Research

Research & Benchmarks

SWE-bench Evolution

SWE-bench Verified is the primary benchmark for autonomous coding agents solving real GitHub issues. Score progression:

SWE-bench Verified score progression
Date	Model / Agent	Score	Note
Early 2024	Best available	~33%	Baseline year
Mid-2025	Multiple	~55-60%	Rapid improvement
Oct 2025	Claude 3.5 Sonnet (new)	63%	With open-source agent harness
Jan 2026	Various	~70%	Chinese models in top 10
Feb 2026	Claude 4.5 Opus	76.8%	Current best

Key Research Findings

AlphaEvolve (Google DeepMind, May 2025)

Evolutionary coding agent pairing Gemini Flash (idea generation) with Gemini Pro (evaluation). Automated evaluation pipelines grade outputs. Key results: new 48-multiplication algorithm for 4x4 complex matrices (first improvement over Strassen 1969); 0.7% of Google's global compute recovered; 23% speedup in FlashAttention kernels; 1% reduction in Gemini training time. Demonstrates AI improving the infrastructure that powers AI.

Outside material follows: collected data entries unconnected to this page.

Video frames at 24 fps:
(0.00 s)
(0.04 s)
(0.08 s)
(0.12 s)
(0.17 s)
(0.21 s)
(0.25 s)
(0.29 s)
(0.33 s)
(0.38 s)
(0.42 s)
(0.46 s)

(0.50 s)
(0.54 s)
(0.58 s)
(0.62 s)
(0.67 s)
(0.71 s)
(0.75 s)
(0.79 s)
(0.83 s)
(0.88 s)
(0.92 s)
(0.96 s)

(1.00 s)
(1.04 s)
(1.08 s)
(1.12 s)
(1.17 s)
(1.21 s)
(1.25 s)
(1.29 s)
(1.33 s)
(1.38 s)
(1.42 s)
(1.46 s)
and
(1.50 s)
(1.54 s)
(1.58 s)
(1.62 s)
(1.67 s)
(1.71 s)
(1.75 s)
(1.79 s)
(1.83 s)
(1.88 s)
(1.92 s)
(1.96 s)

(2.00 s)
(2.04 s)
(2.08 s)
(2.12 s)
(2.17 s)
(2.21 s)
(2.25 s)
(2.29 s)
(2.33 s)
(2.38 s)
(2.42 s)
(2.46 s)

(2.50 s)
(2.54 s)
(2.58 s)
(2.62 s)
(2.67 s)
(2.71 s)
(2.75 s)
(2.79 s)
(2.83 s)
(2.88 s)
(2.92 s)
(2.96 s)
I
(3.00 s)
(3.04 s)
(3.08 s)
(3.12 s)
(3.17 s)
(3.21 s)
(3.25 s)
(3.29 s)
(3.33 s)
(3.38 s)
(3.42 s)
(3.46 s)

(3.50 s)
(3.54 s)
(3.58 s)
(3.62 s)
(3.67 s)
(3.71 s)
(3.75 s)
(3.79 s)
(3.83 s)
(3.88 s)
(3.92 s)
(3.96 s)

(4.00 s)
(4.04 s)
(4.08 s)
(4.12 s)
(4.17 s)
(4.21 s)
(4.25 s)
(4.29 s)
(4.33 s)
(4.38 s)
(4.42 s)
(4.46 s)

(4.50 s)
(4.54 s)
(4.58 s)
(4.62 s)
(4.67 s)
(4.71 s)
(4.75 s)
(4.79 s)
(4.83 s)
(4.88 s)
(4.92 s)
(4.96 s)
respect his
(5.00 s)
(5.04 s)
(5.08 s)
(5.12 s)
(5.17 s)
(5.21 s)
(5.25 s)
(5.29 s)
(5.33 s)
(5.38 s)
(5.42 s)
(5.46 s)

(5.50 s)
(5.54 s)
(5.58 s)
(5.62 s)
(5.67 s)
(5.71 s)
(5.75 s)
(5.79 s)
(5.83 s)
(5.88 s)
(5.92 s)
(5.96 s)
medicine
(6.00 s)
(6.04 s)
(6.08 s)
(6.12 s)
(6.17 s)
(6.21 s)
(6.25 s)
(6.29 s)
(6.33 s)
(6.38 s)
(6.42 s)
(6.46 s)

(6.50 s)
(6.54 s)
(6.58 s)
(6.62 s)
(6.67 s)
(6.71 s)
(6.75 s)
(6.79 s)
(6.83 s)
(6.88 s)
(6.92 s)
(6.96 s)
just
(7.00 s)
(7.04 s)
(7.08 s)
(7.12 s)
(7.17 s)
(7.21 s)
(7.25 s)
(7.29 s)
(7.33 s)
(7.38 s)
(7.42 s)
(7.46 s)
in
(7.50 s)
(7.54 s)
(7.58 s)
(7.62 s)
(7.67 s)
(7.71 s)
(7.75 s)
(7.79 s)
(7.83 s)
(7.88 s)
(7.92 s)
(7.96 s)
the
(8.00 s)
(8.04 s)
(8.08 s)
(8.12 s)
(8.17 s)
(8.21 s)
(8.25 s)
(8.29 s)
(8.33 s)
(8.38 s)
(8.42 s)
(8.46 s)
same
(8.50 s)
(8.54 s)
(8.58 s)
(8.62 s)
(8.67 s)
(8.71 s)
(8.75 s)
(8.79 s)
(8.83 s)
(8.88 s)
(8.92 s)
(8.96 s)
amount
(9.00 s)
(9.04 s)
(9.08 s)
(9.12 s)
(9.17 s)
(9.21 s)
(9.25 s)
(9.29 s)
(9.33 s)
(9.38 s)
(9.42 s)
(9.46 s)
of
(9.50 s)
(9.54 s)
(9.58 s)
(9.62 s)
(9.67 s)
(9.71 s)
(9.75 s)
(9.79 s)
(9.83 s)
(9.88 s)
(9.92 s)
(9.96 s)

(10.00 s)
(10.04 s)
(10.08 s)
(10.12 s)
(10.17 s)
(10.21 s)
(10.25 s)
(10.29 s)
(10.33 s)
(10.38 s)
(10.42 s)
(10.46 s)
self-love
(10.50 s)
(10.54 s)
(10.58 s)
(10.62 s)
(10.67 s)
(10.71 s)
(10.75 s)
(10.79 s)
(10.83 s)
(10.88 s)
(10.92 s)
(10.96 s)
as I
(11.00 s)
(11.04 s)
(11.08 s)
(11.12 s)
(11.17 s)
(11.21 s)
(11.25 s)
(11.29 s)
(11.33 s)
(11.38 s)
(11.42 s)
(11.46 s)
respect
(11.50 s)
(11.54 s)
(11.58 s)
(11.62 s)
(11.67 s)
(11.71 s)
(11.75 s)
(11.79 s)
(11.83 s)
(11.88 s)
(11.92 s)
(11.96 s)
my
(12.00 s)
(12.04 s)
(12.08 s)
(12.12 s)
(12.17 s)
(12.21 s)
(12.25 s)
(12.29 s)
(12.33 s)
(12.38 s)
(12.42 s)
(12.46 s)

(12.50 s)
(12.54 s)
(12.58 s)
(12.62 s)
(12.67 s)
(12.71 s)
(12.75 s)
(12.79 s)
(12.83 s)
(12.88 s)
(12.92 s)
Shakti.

Live-SWE-agent (UIUC, Nov 2025)

First coding agent that self-evolves during runtime. Creates custom tools on-the-fly while solving problems — the agent recognises missing capabilities and builds them mid-task. 45.8% on SWE-bench Pro. Points toward L12 capability.

Self-healing code vulnerability study

Research on iterative AI refinement loops found a 37.6% increase in critical security vulnerabilities after 5 iterations. Each "fix" pass introduces new vulnerabilities while addressing old ones, creating a vulnerability treadmill.

Snyk 2026 AI Security Report

48% of AI-generated code contains security vulnerabilities. The rate is higher for infrastructure code (Terraform, Kubernetes manifests) than application code.

Anthropic skill formation RCT

52 engineers learning a new codebase. Those using AI completed tasks faster but scored 17% lower on knowledge quizzes about the codebase they worked on. First controlled evidence that AI tools may create a dependency that inhibits deep learning.

Stanford employment data

Software developer employment aged 22-25 fell nearly 20% between 2022 and 2025. Correlation, not causation — but the timing aligns with L4-L6 adoption.

SWE-bench Multilingual

Extends the benchmark beyond Python. Claude's score drops from 63% to 43% on non-Python tasks, revealing that language-specific training creates brittle generalisation.

SWE-smith (Princeton, NeurIPS 2025 Spotlight)

50,000+ task instances from 128 repositories — 10x larger than original SWE-bench. Open-source models trained on SWE-smith achieve 40.2% on SWE-bench Verified, approaching closed-model performance.

MIT CSAIL study (ICML 2025)

Mapped systematic roadblocks to autonomous software engineering. Found that while AI agents excel at well-scoped, test-driven tasks, they struggle with ambiguous requirements, cross-system dependencies, and tasks requiring domain knowledge not present in the codebase.